Valuable lessons were learned by Clare, who face another intriguing All Ireland Semi-Final against Wexford at Pairc Ui Chaoimh on Saturday afternoon.

“For us that year maybe '13 rolled into '14 without having a huge amount of analysis of what got us there and what we needed to amend a little bit,” Donnellan recalls.

“I don't think anyone had bad intentions, but it just happened all very quickly for us. In hindsight if you were to look back on it you do need to change a few little things, to tweak them, to make sure you ultimately are where you need to be in the Championship in June.

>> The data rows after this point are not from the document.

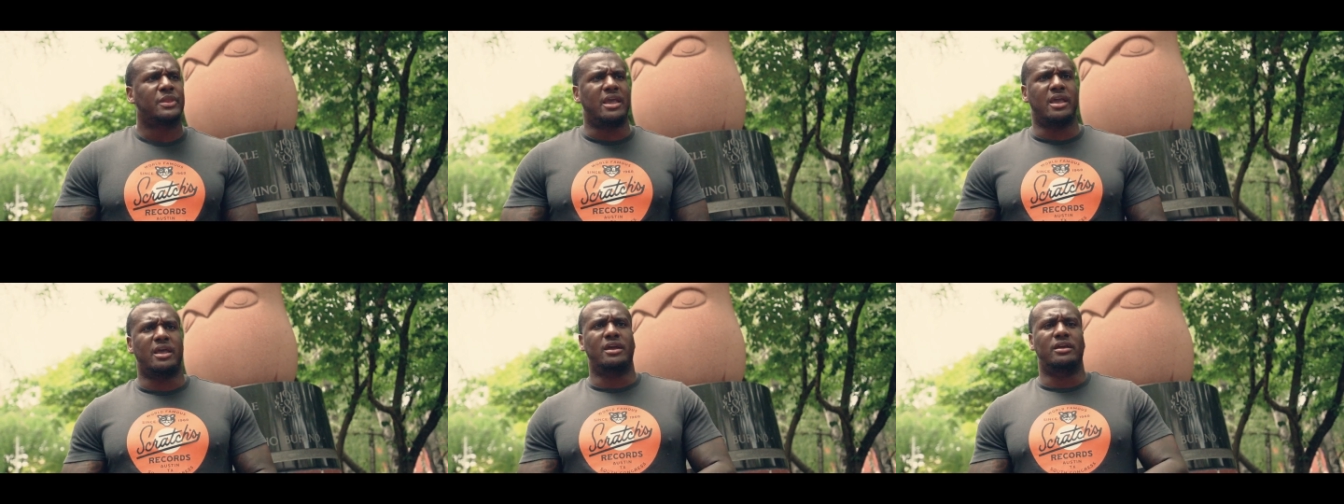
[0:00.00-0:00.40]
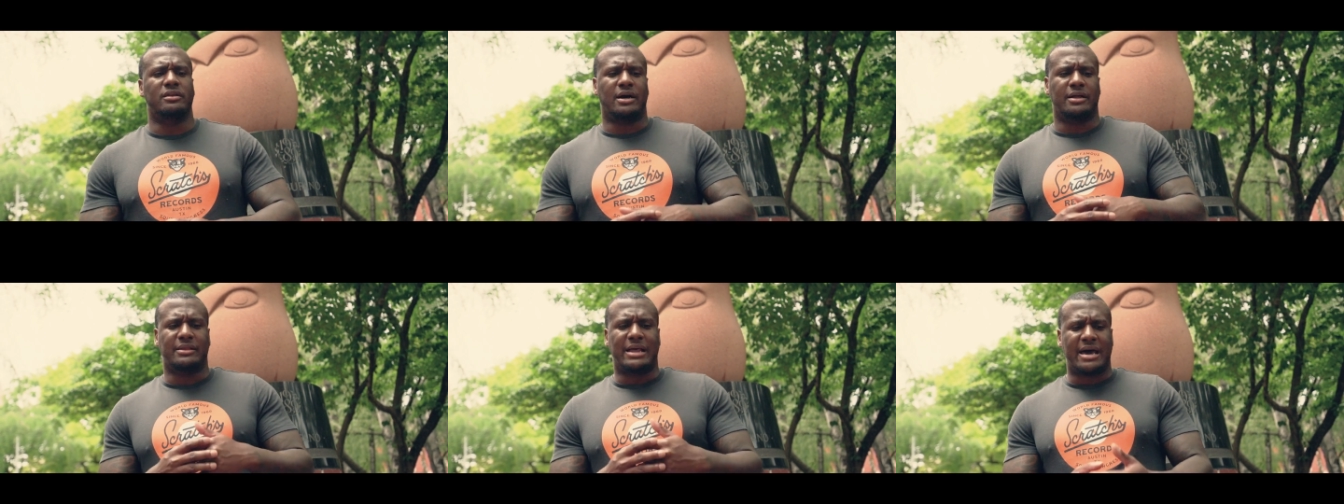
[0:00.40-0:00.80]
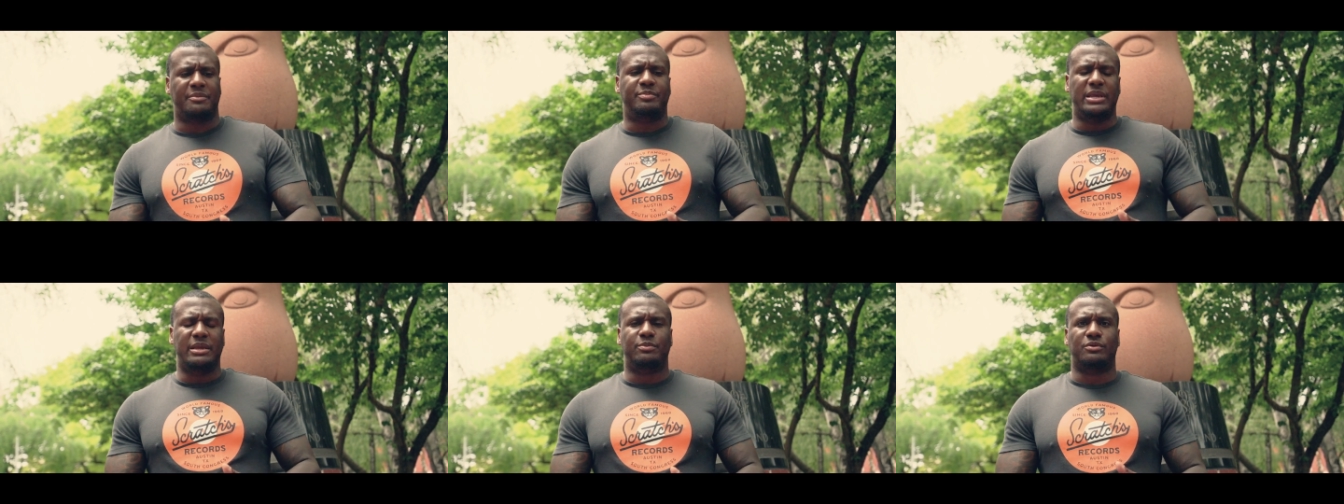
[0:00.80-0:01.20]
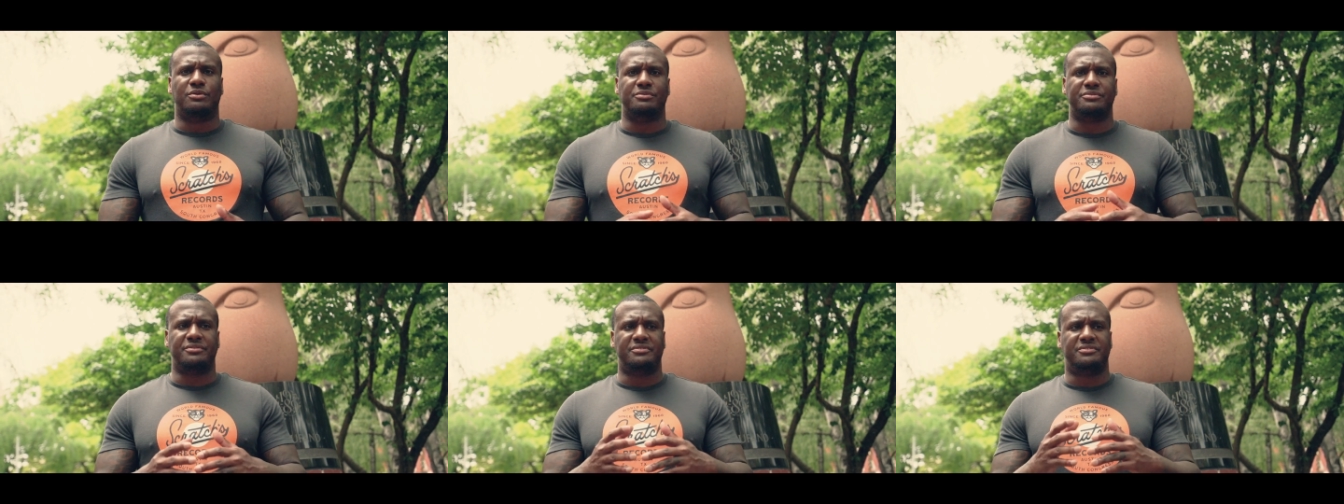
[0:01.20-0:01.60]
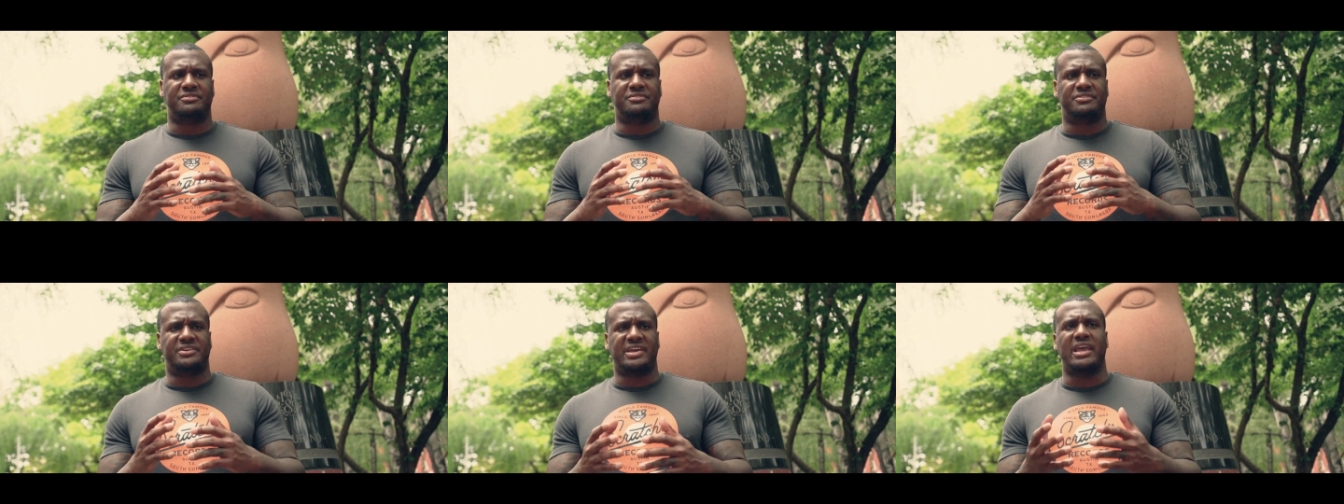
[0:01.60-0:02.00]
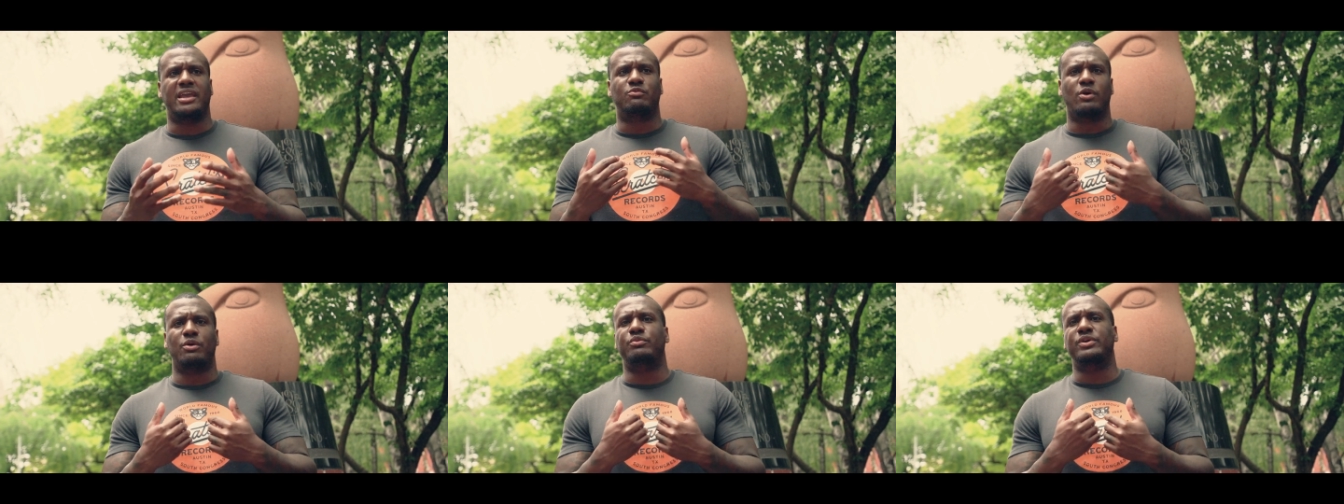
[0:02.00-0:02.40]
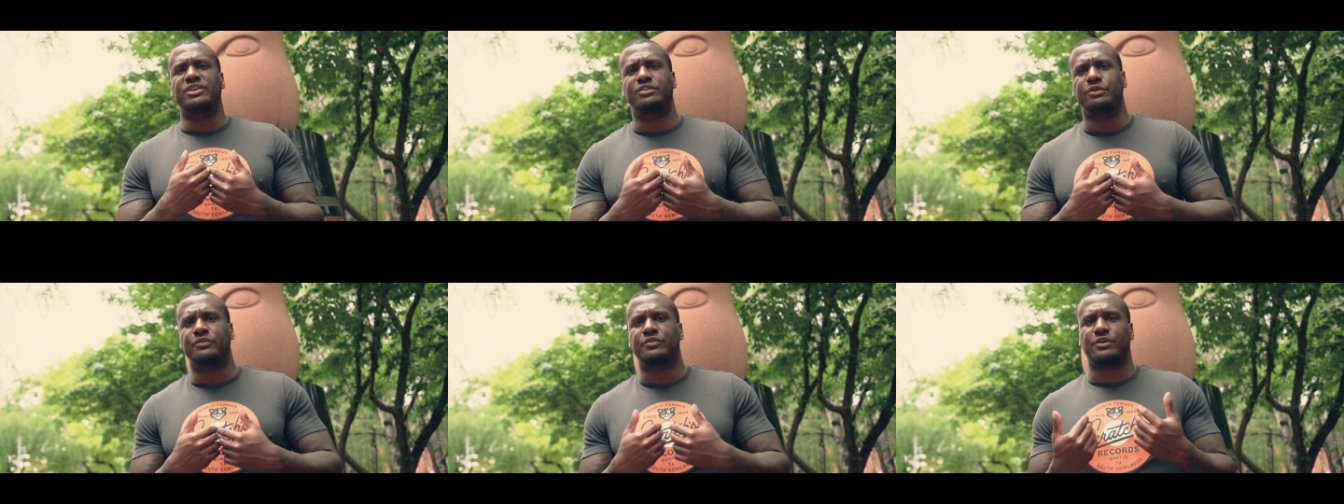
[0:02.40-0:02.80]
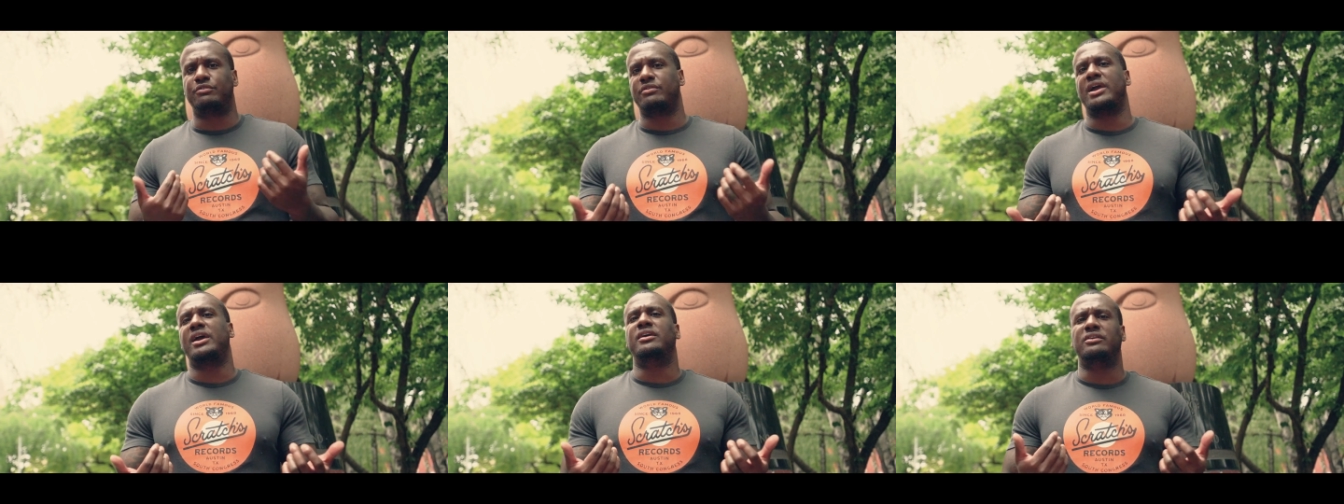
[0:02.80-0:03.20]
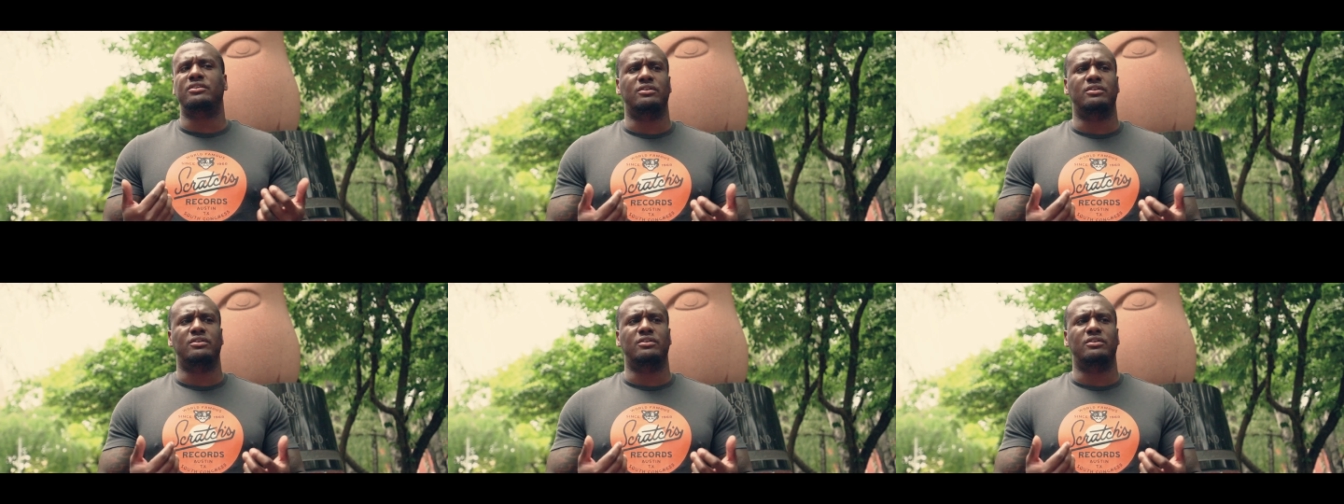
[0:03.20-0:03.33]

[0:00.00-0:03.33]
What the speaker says: And a lot of people take what we do for granted.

“Whatever happens before that is ultimately just to prepare you to make sure you are capable of defending your title well, to get the most out of yourself. There definitely is pressure, there has to be pressure, but there is pressure in a relegation game too at the other spectrum of it and it is just up to the players and management to handle that as best they can.

“You will use pressure to your advantage when you need to making sure you are getting the most out of yourself on the bigger days.”

That is precisely what Clare achieved under Fitzgerald in 2013 securing All Ireland glory on a sultry Saturday evening at GAA headquarters. It was amongst the popular Donnellan’s finest hours in a Clare jersey, but he stepped away from the inter-county beat last autumn.

“I miss the games,” Donnellan admits. “To be perfectly honest I miss the training element interacting with the lads, but I don't miss the winter evenings. If it was a case of just turning up to play a game on June 1 everyone would do it, but the lads have seven or eight months done before they get to that stage. In bitter evenings and the snow and rain we had this year the hard yards sacrificing the evenings and weekends.

“Everyone misses the games and until the day I die I will miss being out on the field playing for Clare, standing up with your team mates and being able to fight with them on the day. I will definitely miss that, but I'm acutely aware of everything that goes into getting you to that stage.

“I miss representing Clare, 100%, I was very lucky that I had a lot of good days with Clare, even the bad days I always enjoyed trying to get the most out of myself, trying to be the best I could be with my team mates and friends.” Donnellan certainly accomplished that particular mission.